Aim of the exercise
Up to and including the line that holds "[00:00:01.55]", copy every line of the records below exactly, starting at the first; leave pictures out.

━━━━━━━━━━━━━━━━

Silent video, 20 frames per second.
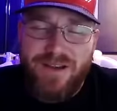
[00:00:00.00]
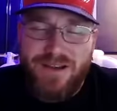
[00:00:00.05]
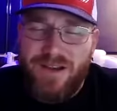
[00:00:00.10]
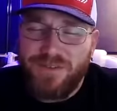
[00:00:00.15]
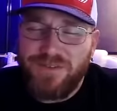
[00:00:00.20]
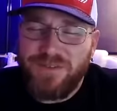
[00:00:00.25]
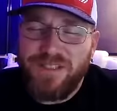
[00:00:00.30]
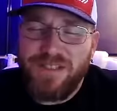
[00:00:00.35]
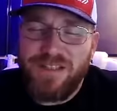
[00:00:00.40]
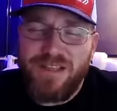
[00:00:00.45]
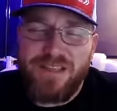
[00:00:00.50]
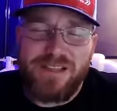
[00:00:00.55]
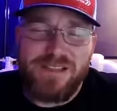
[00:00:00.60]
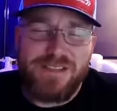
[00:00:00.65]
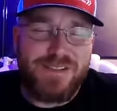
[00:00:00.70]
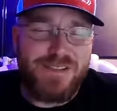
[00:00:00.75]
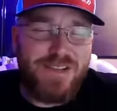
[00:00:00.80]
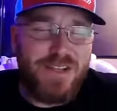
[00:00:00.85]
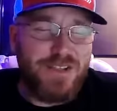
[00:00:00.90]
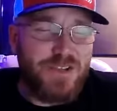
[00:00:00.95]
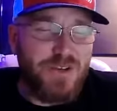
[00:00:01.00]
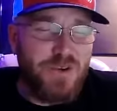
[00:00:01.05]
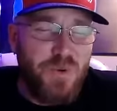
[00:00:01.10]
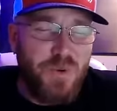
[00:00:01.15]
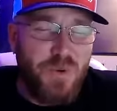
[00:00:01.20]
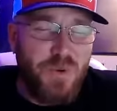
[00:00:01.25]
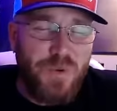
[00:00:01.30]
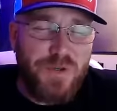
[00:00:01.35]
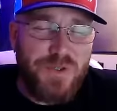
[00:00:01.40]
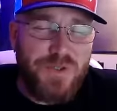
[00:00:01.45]
God, I've seen like stitching
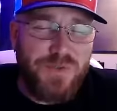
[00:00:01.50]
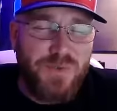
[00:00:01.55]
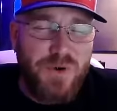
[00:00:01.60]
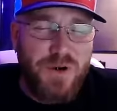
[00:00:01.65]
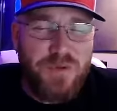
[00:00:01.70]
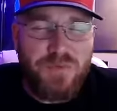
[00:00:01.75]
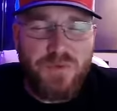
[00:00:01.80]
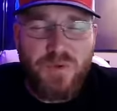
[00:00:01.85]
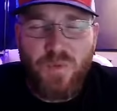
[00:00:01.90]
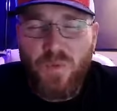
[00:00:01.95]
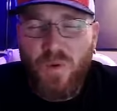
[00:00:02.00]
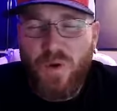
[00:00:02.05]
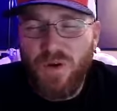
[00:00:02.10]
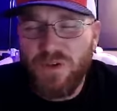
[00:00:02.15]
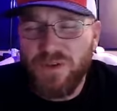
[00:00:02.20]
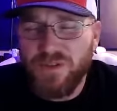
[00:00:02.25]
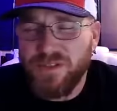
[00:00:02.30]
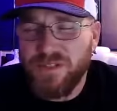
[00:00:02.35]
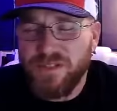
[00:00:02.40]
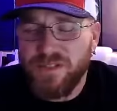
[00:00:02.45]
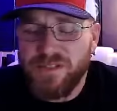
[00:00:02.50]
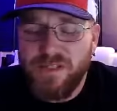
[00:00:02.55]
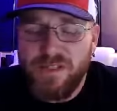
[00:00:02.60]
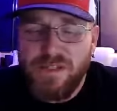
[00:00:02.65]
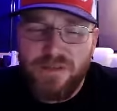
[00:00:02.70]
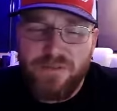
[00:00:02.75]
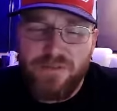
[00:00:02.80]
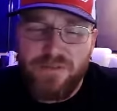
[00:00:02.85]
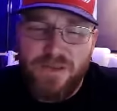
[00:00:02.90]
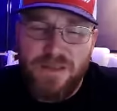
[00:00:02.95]
cords run up the walls to
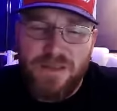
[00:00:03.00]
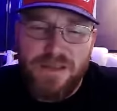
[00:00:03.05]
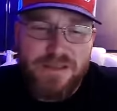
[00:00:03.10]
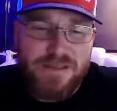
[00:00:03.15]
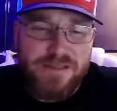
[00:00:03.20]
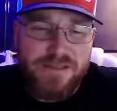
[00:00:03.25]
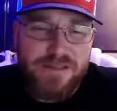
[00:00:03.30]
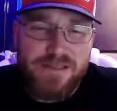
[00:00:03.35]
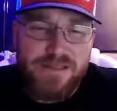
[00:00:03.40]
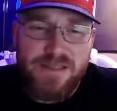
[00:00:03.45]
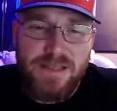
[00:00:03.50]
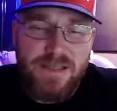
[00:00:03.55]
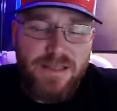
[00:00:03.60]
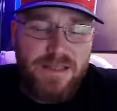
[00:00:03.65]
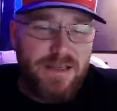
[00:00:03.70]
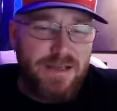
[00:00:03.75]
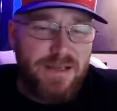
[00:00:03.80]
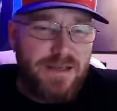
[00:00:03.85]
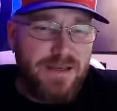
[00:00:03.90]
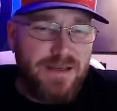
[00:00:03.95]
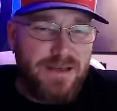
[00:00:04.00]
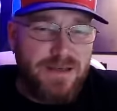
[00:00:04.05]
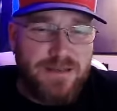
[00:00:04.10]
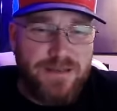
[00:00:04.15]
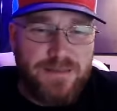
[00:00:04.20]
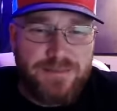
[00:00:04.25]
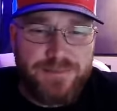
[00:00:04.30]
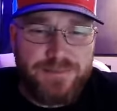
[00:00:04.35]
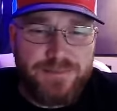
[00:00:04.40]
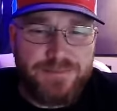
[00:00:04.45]
ceiling fans,
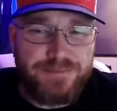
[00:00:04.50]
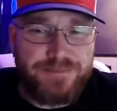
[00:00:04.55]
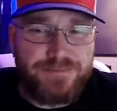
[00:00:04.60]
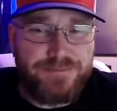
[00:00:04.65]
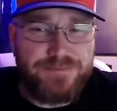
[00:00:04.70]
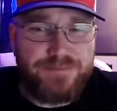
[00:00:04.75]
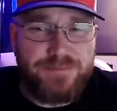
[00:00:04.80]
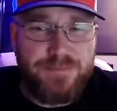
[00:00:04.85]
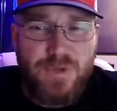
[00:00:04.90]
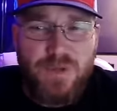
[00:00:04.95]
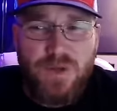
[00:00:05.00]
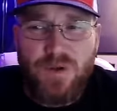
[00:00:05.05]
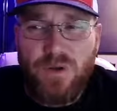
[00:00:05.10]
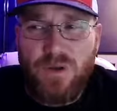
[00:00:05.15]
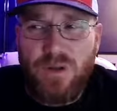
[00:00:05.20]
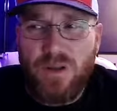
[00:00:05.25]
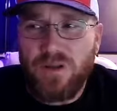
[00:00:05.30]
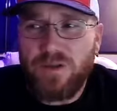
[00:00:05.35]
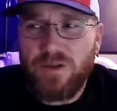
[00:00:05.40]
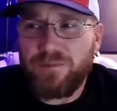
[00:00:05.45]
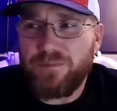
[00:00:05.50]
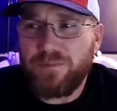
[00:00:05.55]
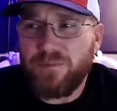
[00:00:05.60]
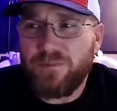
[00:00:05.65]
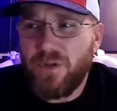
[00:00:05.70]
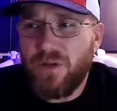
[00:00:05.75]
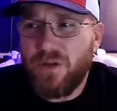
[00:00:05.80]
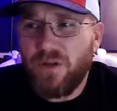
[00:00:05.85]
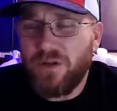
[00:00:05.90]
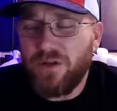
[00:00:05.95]
um, like
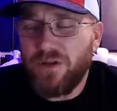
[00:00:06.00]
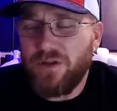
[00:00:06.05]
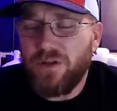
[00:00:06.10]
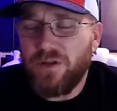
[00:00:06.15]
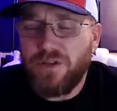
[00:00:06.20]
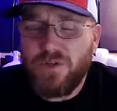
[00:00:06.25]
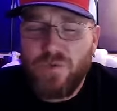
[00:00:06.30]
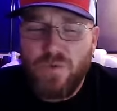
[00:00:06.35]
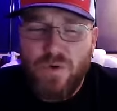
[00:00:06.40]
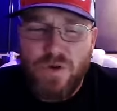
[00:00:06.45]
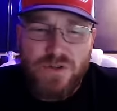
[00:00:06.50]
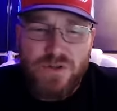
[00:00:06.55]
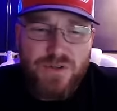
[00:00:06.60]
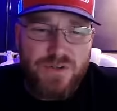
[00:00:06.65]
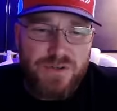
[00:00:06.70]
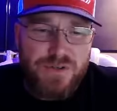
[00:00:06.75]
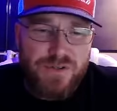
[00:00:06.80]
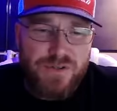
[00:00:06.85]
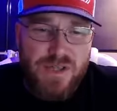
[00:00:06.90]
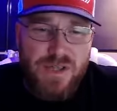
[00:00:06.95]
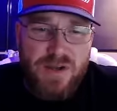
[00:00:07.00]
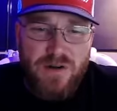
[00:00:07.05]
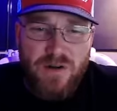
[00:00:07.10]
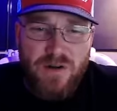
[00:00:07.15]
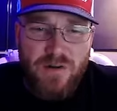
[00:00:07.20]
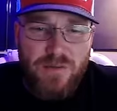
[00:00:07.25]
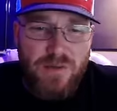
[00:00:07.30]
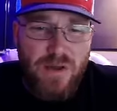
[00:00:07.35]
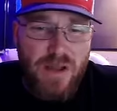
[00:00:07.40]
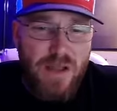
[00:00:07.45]
dishwashers that
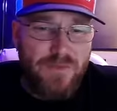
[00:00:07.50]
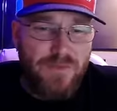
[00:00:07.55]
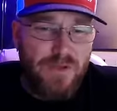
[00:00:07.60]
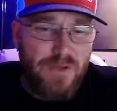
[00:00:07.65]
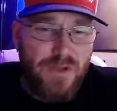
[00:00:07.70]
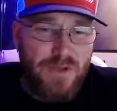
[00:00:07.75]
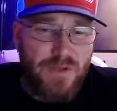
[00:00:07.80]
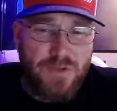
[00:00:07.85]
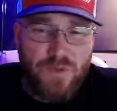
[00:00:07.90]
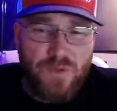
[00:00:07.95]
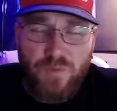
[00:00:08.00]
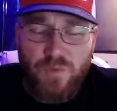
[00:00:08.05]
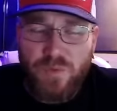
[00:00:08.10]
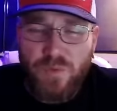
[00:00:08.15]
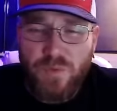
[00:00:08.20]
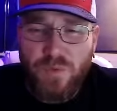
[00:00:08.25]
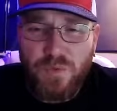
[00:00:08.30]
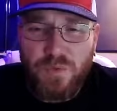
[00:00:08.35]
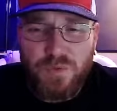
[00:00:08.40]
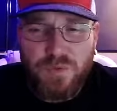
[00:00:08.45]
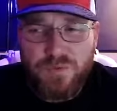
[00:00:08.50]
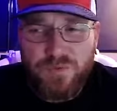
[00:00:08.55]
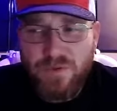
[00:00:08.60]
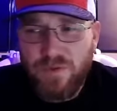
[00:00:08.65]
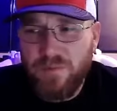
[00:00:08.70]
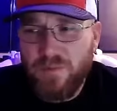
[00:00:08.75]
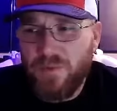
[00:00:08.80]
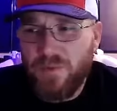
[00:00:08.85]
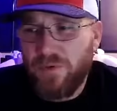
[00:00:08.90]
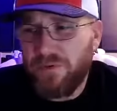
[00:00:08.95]
have electrical pull
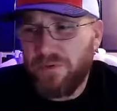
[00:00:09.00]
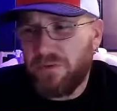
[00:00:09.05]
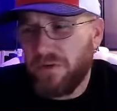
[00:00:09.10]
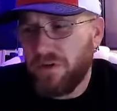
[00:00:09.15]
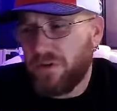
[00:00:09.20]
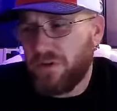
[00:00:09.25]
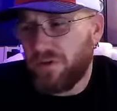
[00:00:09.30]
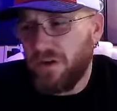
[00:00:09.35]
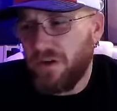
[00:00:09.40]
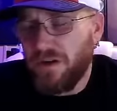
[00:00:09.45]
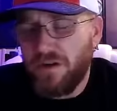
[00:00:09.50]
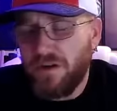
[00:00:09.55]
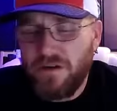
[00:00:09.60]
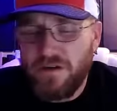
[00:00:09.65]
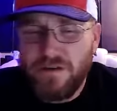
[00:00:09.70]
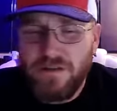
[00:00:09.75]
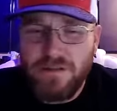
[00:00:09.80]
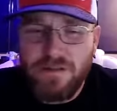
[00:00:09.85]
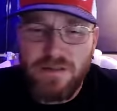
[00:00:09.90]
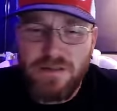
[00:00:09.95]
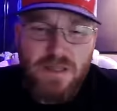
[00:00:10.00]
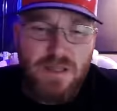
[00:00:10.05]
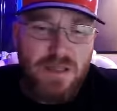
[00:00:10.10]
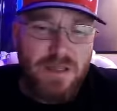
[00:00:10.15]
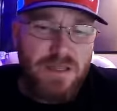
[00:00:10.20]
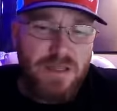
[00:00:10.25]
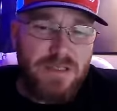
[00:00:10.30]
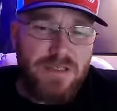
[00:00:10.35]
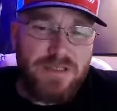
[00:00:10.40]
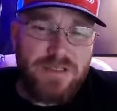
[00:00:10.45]
from the refrigerator, and
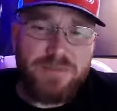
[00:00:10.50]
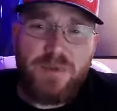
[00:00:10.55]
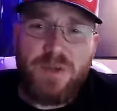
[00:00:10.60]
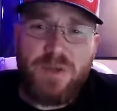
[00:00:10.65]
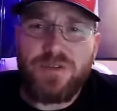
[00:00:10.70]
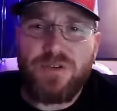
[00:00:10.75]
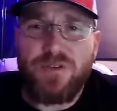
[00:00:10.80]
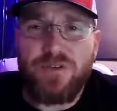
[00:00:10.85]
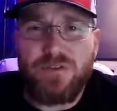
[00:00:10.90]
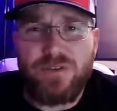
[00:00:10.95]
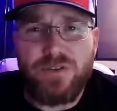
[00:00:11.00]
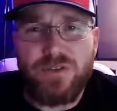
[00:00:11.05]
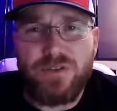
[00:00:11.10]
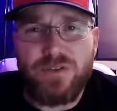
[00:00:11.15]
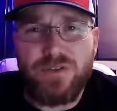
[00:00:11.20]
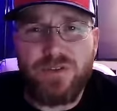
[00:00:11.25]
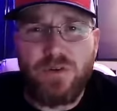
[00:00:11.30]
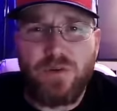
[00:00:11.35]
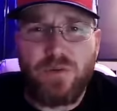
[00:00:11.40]
just make sure that there's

━━━━━━━━━━━━━━━━

Expected answer
Silent video, 20 frames per second.
[00:00:00.00]
[00:00:00.05]
[00:00:00.10]
[00:00:00.15]
[00:00:00.20]
[00:00:00.25]
[00:00:00.30]
[00:00:00.35]
[00:00:00.40]
[00:00:00.45]
[00:00:00.50]
[00:00:00.55]
[00:00:00.60]
[00:00:00.65]
[00:00:00.70]
[00:00:00.75]
[00:00:00.80]
[00:00:00.85]
[00:00:00.90]
[00:00:00.95]
[00:00:01.00]
[00:00:01.05]
[00:00:01.10]
[00:00:01.15]
[00:00:01.20]
[00:00:01.25]
[00:00:01.30]
[00:00:01.35]
[00:00:01.40]
[00:00:01.45]
God, I've seen like stitching
[00:00:01.50]
[00:00:01.55]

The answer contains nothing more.